#### THE DATA
------------------------------

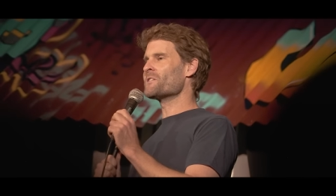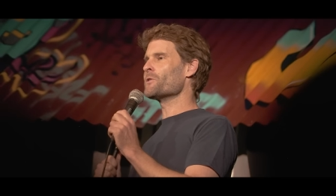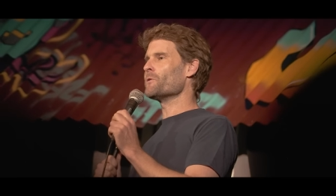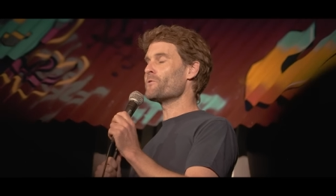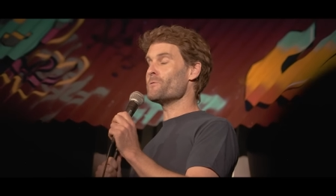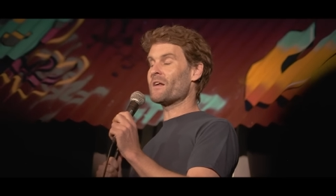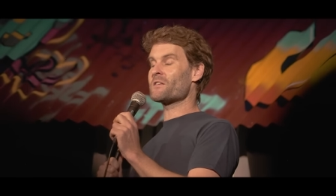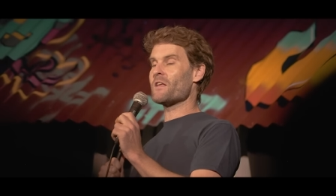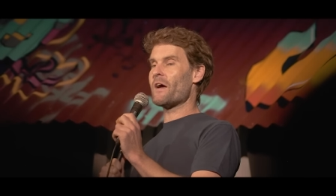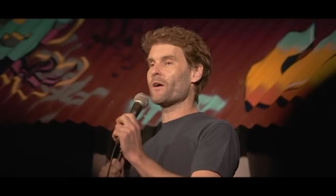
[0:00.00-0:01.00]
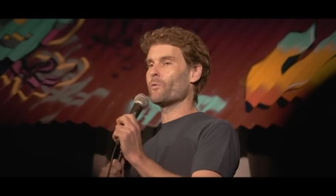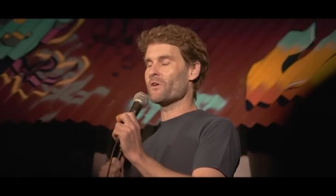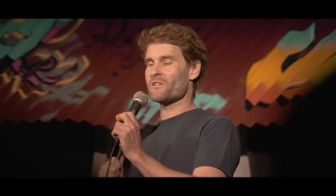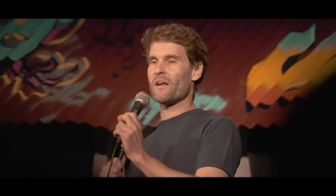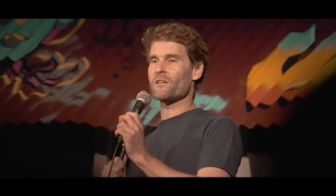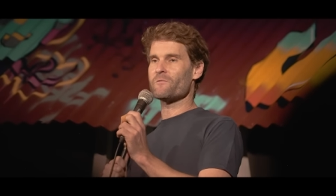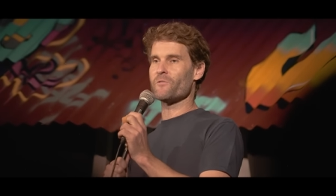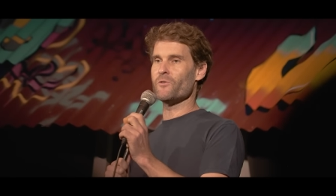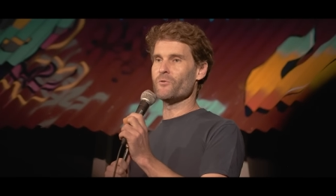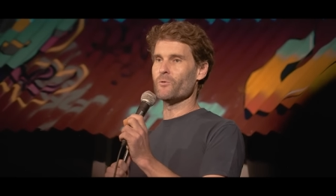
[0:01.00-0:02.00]
until a few months later when I was at his
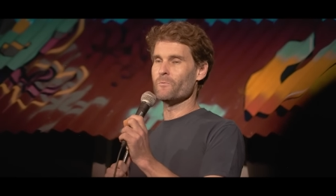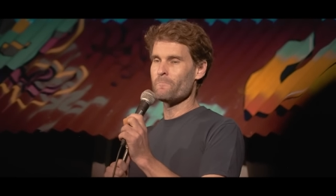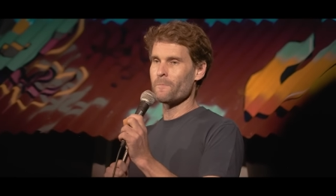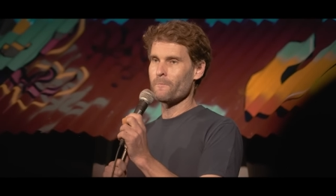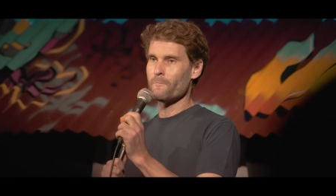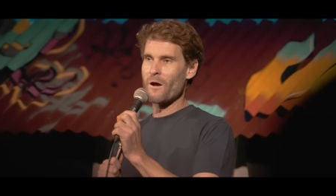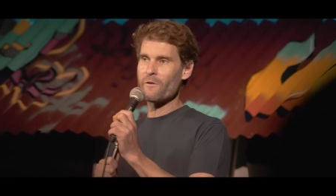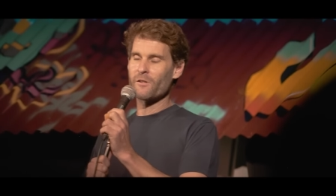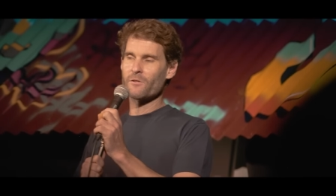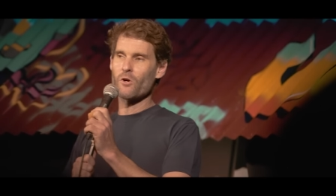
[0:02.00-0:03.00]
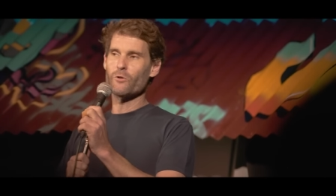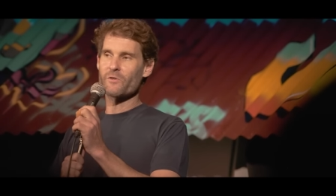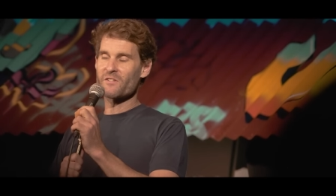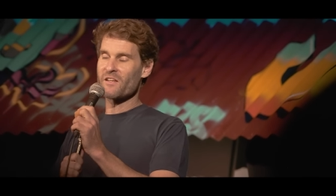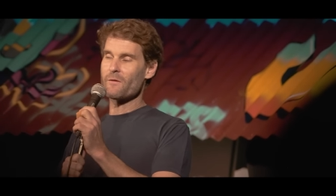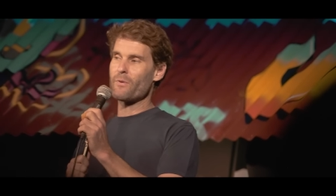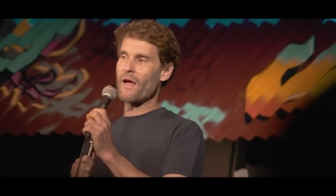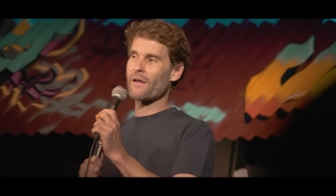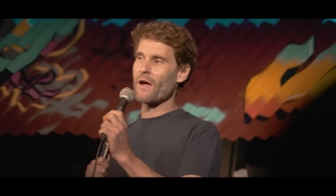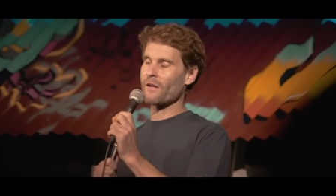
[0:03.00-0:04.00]
funeral waving a tolerance themed
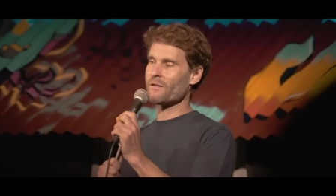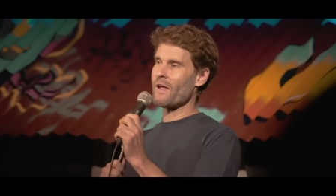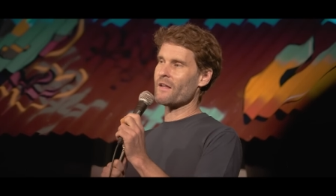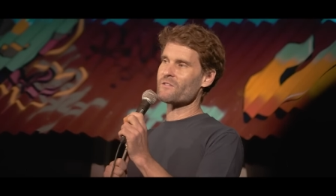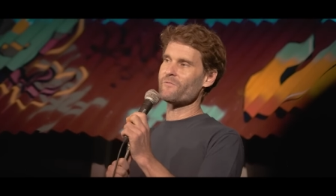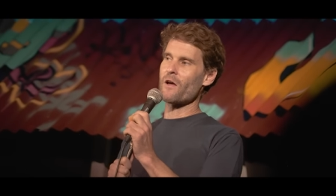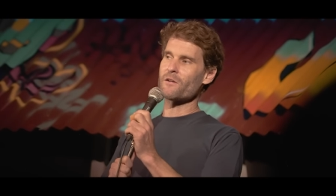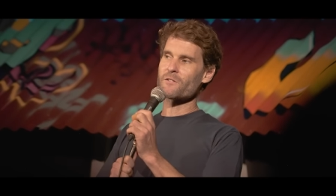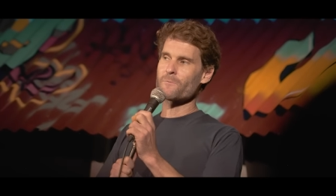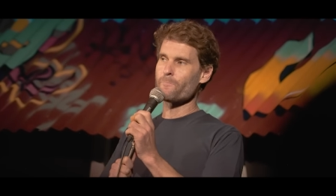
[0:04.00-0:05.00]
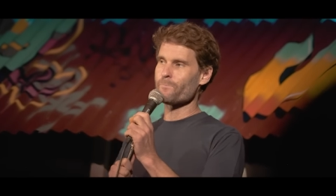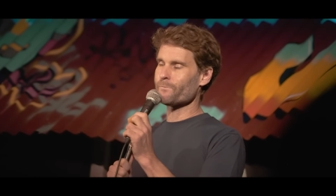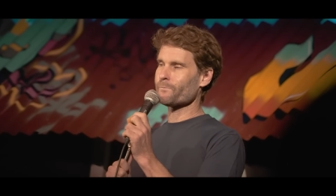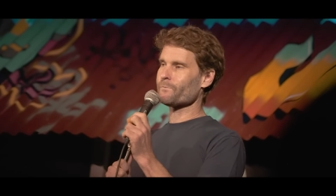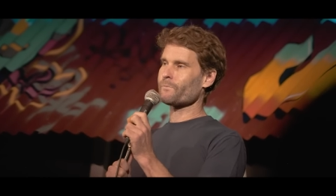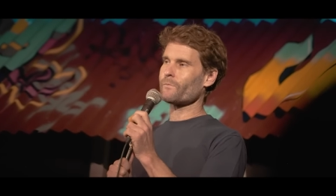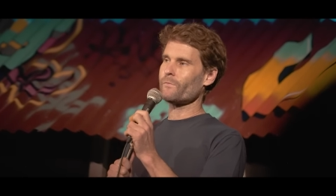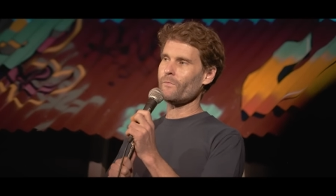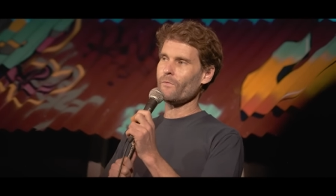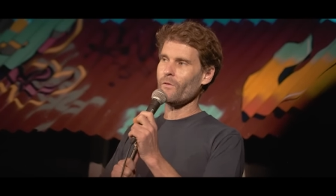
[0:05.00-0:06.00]
placard in Nan's face.
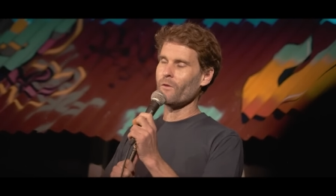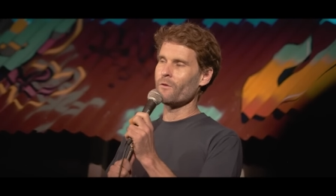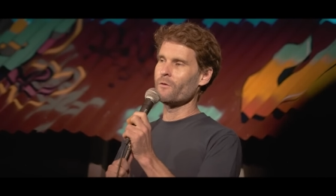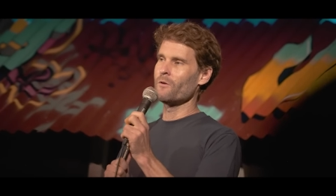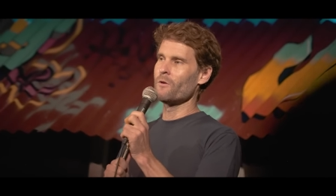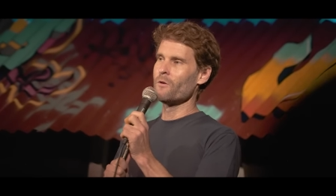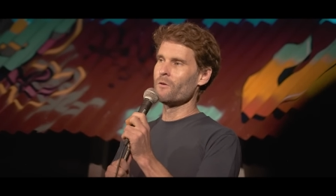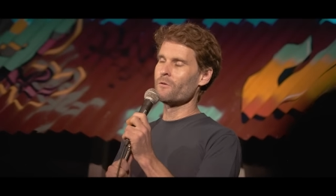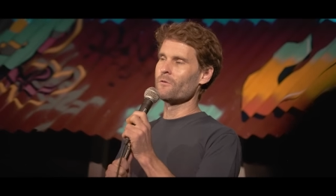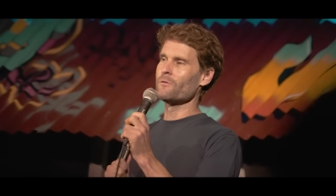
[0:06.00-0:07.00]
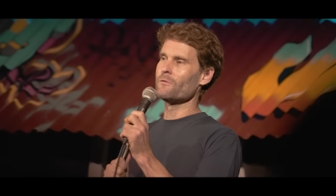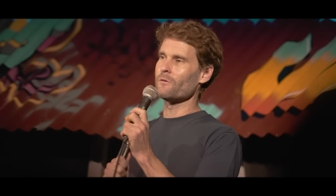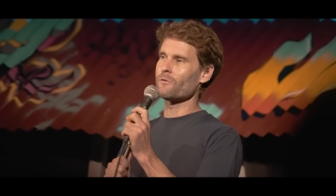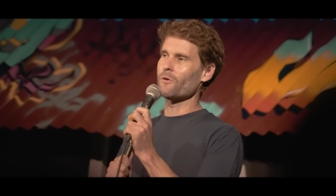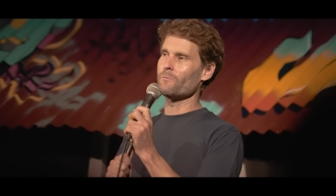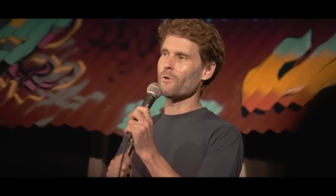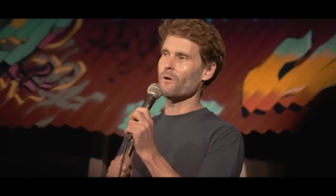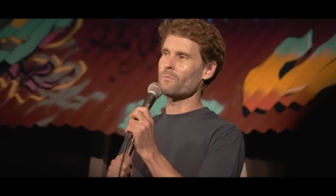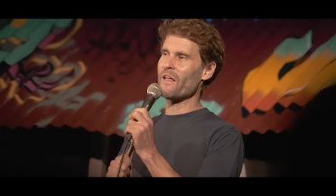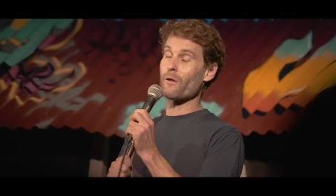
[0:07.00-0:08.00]
I thought, I'm,
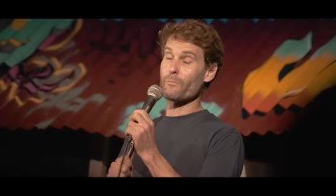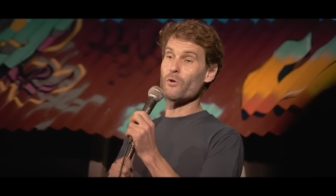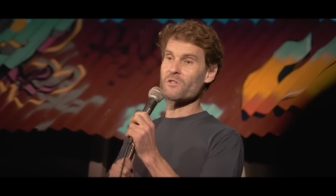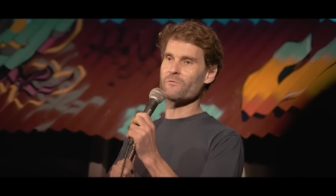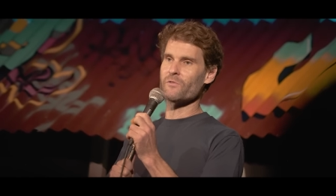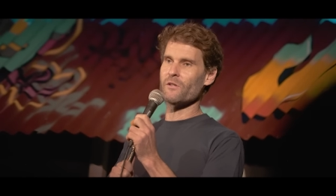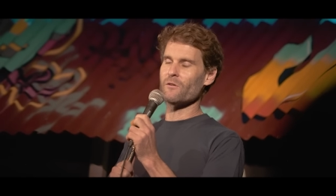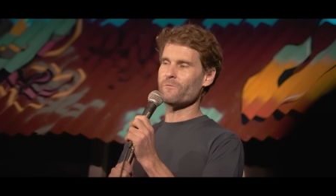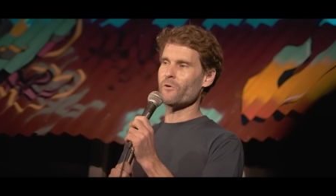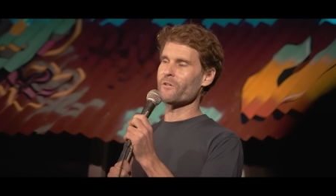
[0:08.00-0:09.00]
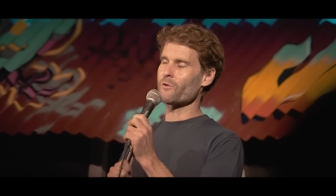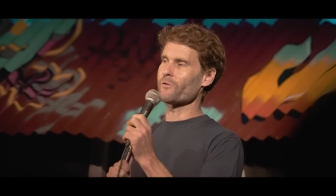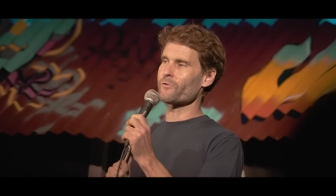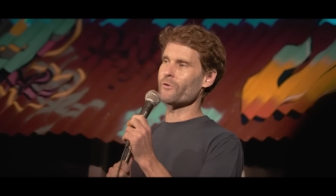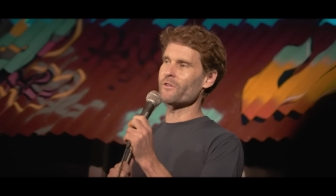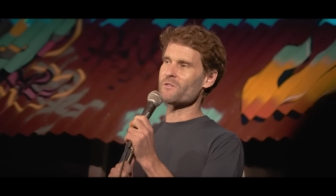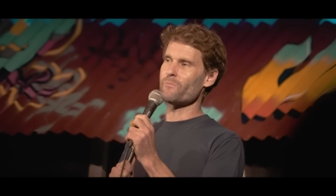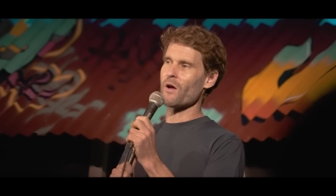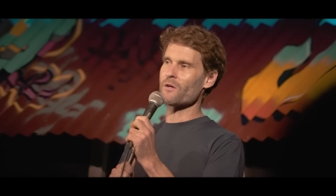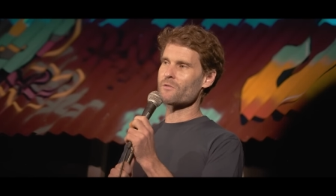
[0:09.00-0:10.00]
I'm glad I persevered. I've finally gotten through to this
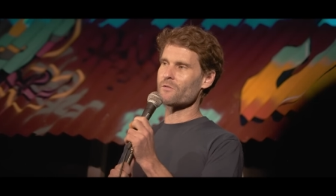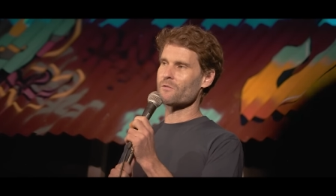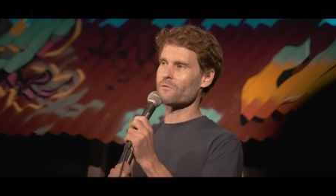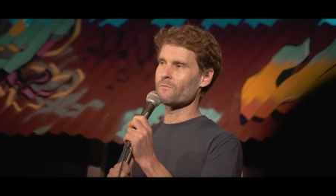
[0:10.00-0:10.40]
bastard.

------------------------------

#### BRIEF
Nothing but the text is wanted: repeat the data above exactly, without its images.

#### RESULT OF THIS TASK
[0:00.00-0:01.00]
[0:01.00-0:02.00]
until a few months later when I was at his
[0:02.00-0:03.00]
[0:03.00-0:04.00]
funeral waving a tolerance themed
[0:04.00-0:05.00]
[0:05.00-0:06.00]
placard in Nan's face.
[0:06.00-0:07.00]
[0:07.00-0:08.00]
I thought, I'm,
[0:08.00-0:09.00]
[0:09.00-0:10.00]
I'm glad I persevered. I've finally gotten through to this
[0:10.00-0:10.40]
bastard.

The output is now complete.